▸ **ACTION ITEM**
Would you write out the listing verbatim and skip every picture in it?

▸ **DATASET**
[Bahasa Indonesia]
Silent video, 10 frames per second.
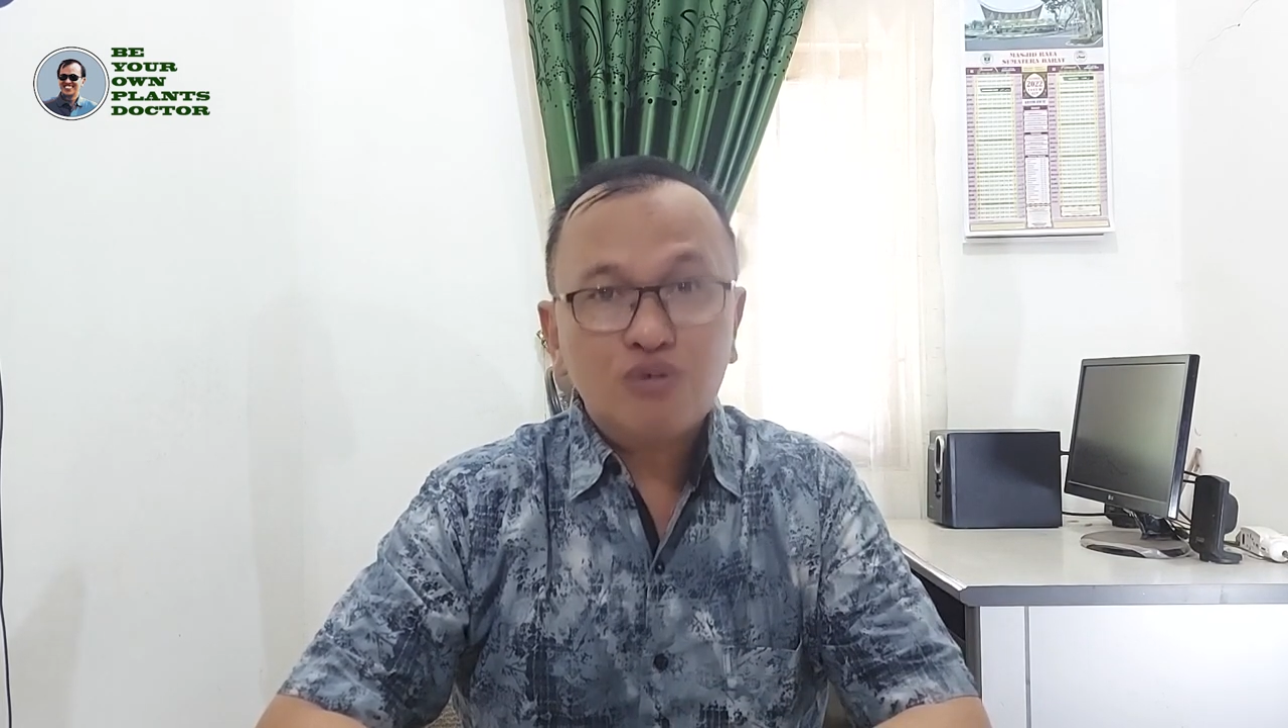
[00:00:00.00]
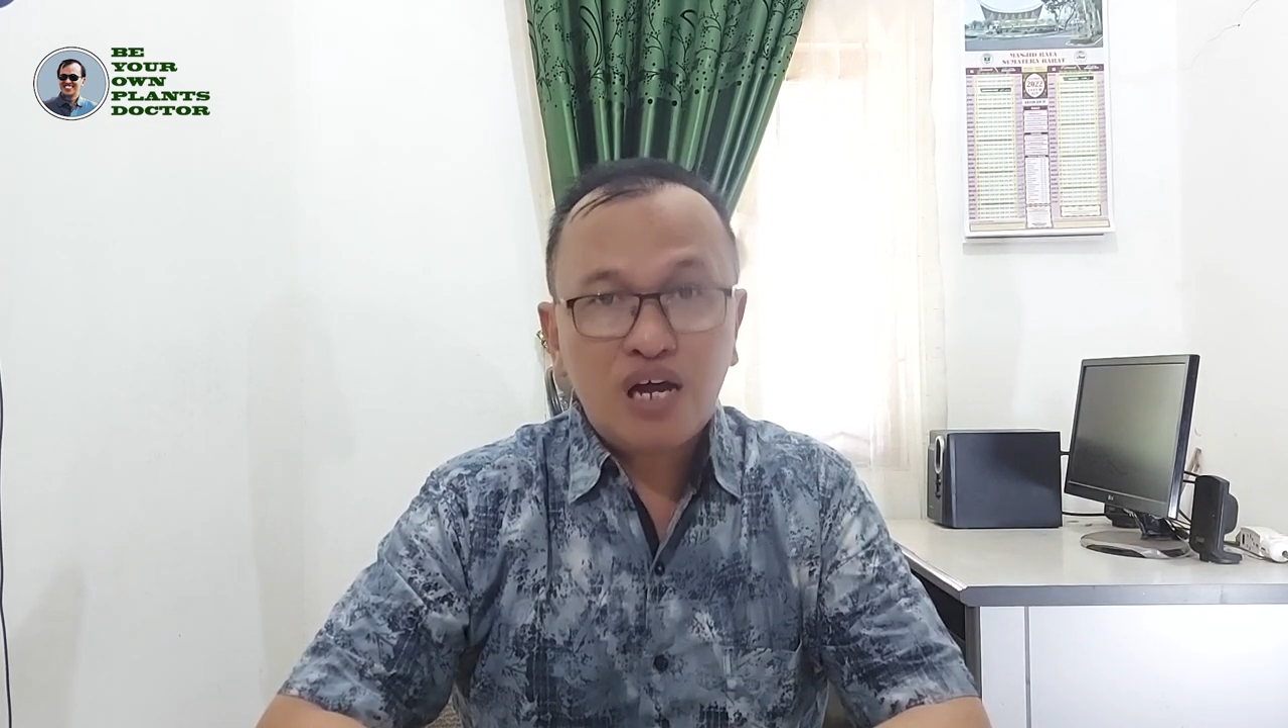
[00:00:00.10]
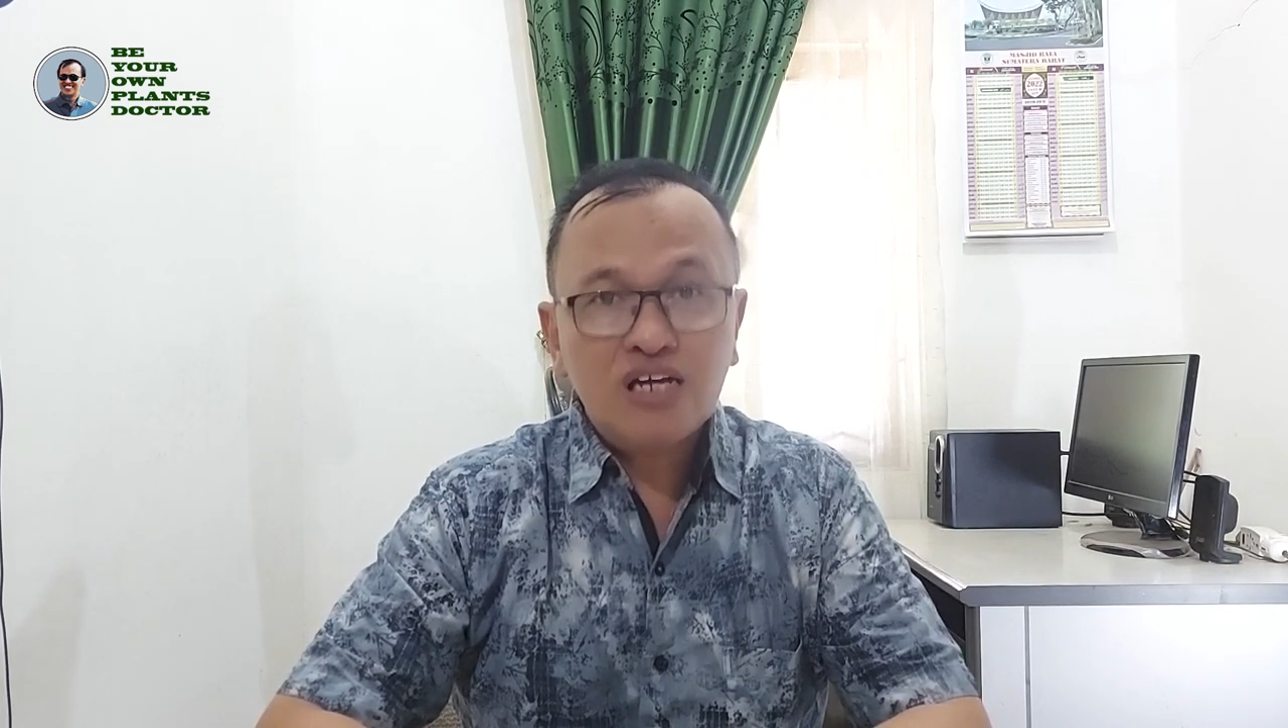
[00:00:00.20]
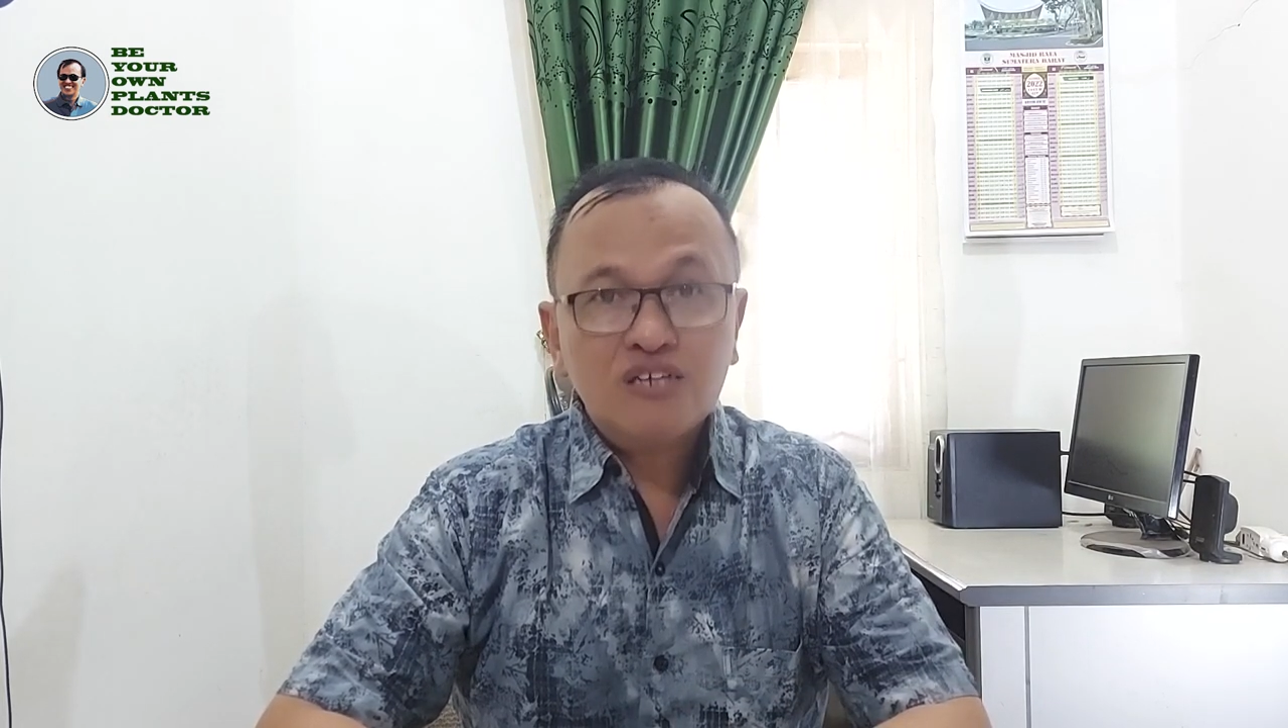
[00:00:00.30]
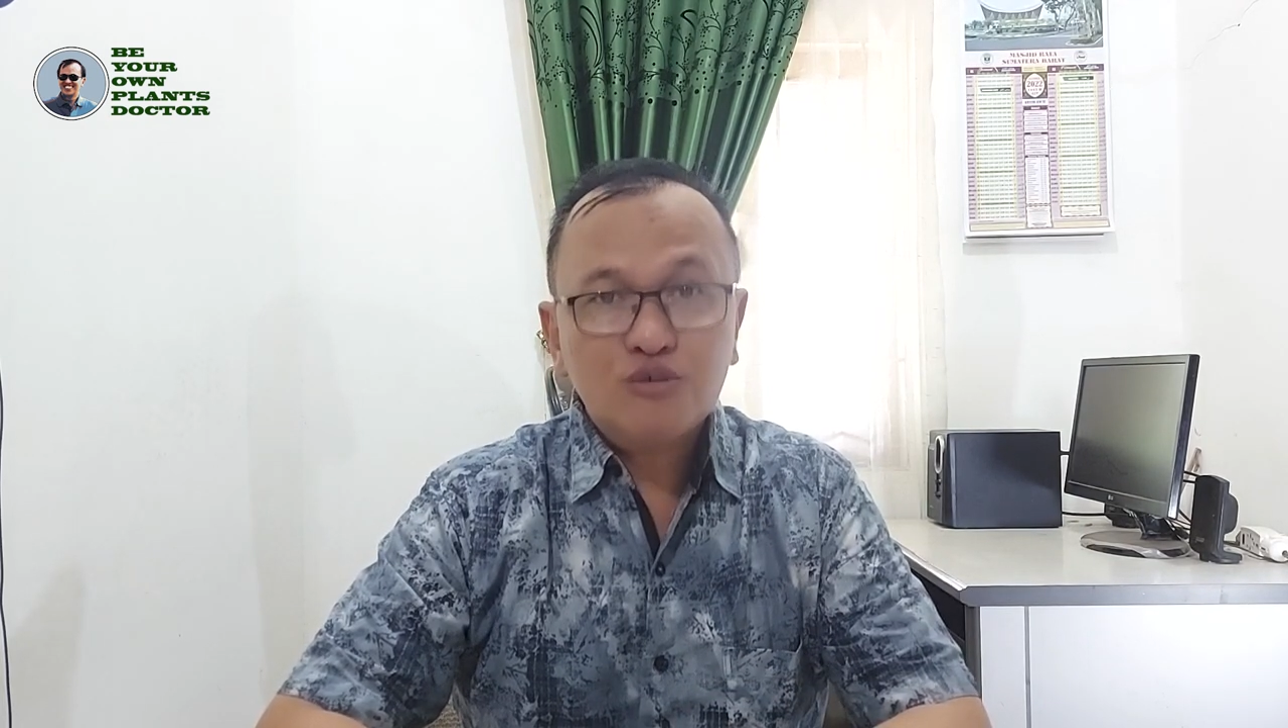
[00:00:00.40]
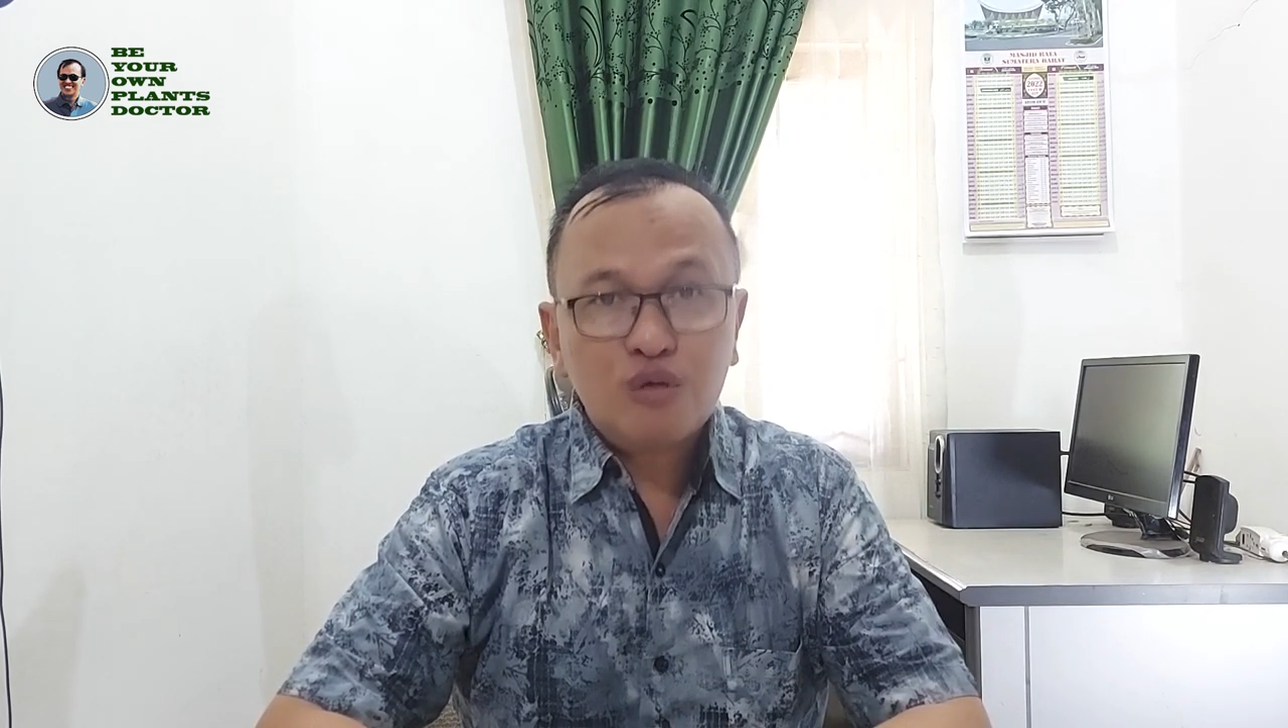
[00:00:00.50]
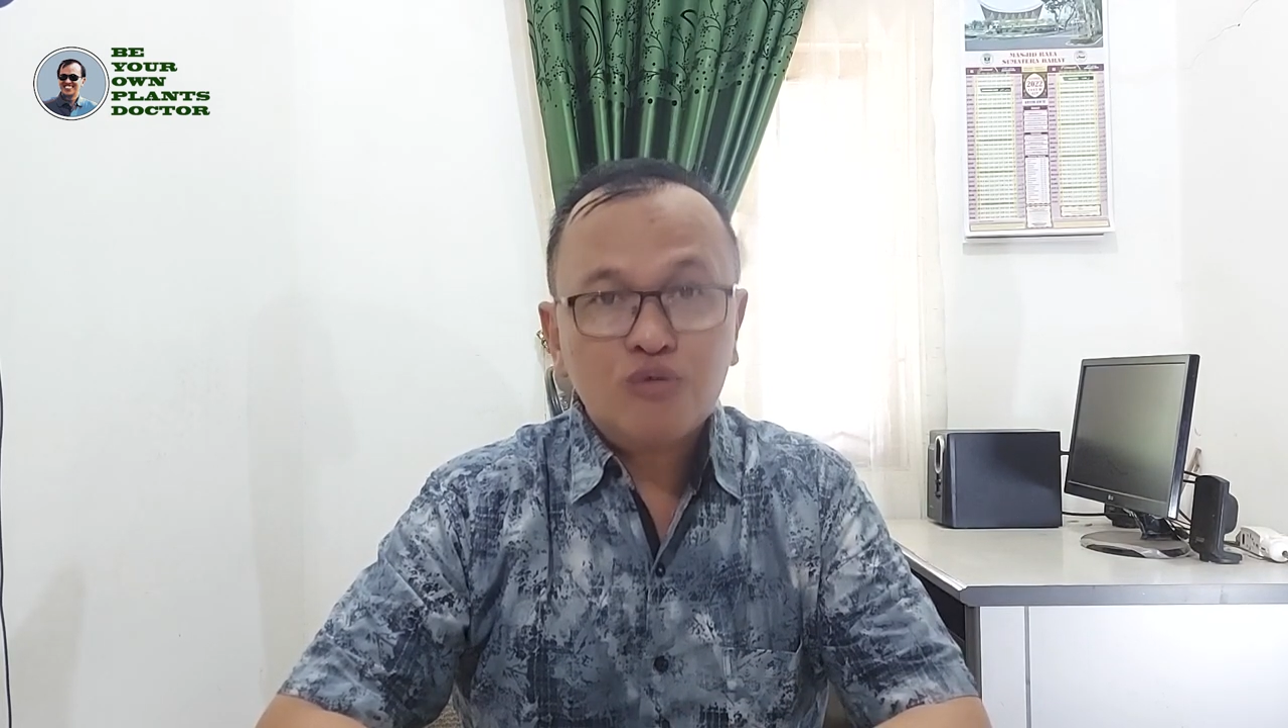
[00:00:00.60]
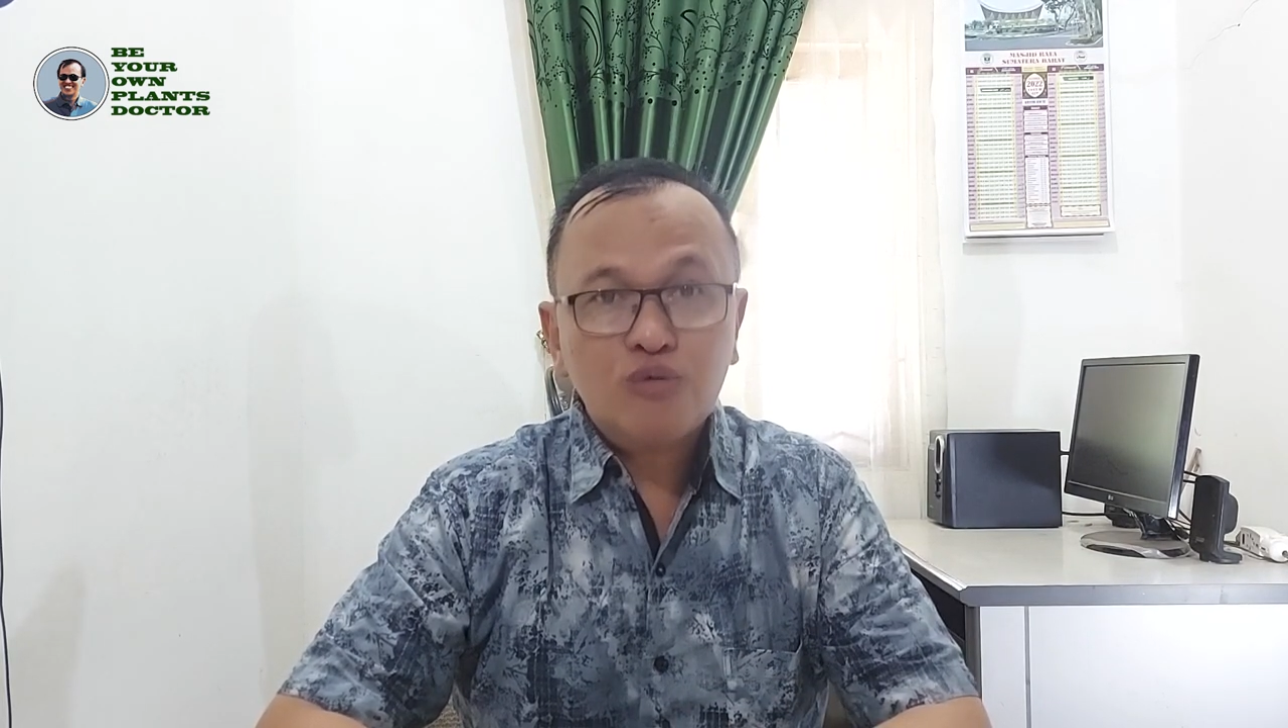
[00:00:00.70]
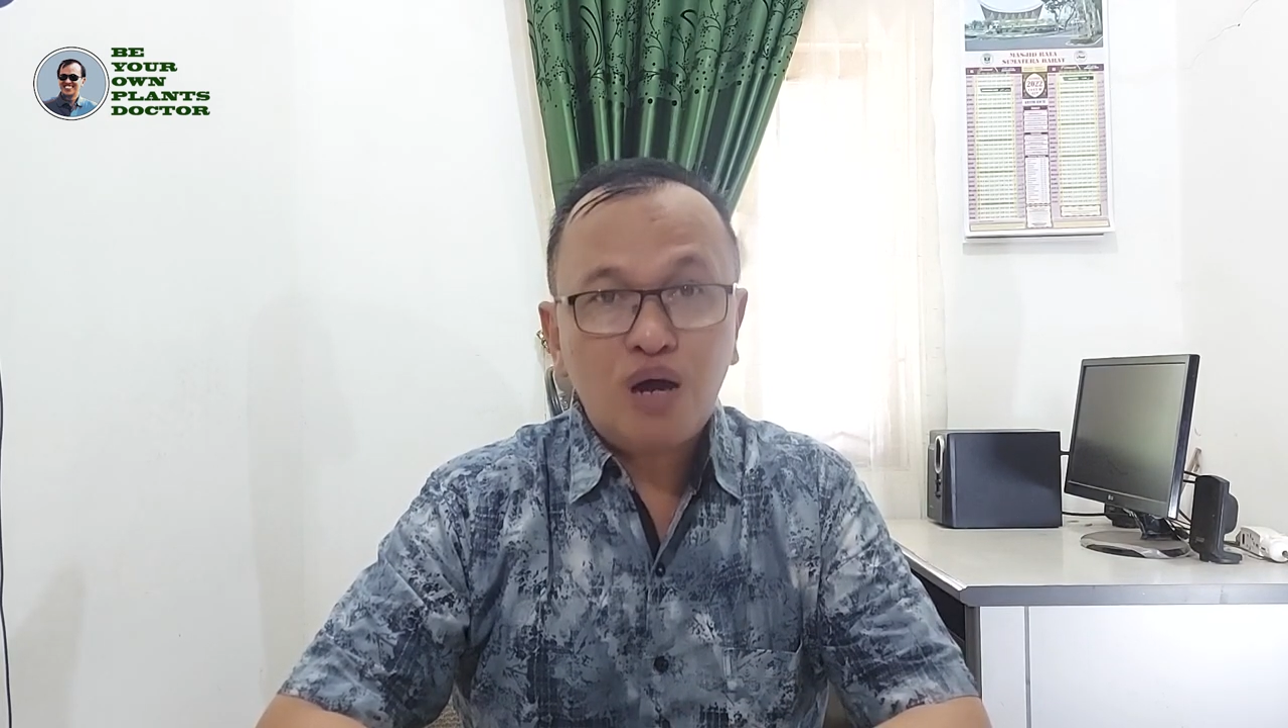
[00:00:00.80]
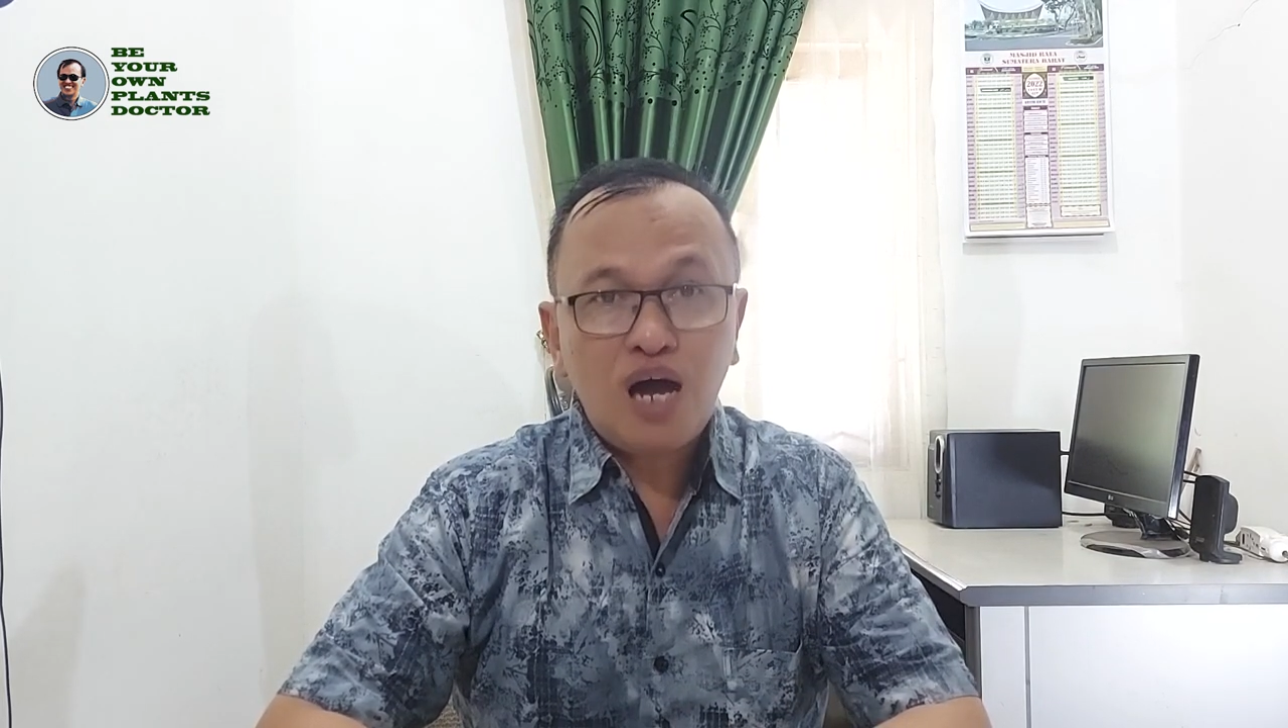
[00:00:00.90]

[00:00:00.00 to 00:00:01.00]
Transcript: kurang suatu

▸ **ANSWER SECTION**
[Bahasa Indonesia]
Silent video, 10 frames per second.
[00:00:00.00]
[00:00:00.10]
[00:00:00.20]
[00:00:00.30]
[00:00:00.40]
[00:00:00.50]
[00:00:00.60]
[00:00:00.70]
[00:00:00.80]
[00:00:00.90]

[00:00:00.00 to 00:00:01.00]
Transcript: kurang suatu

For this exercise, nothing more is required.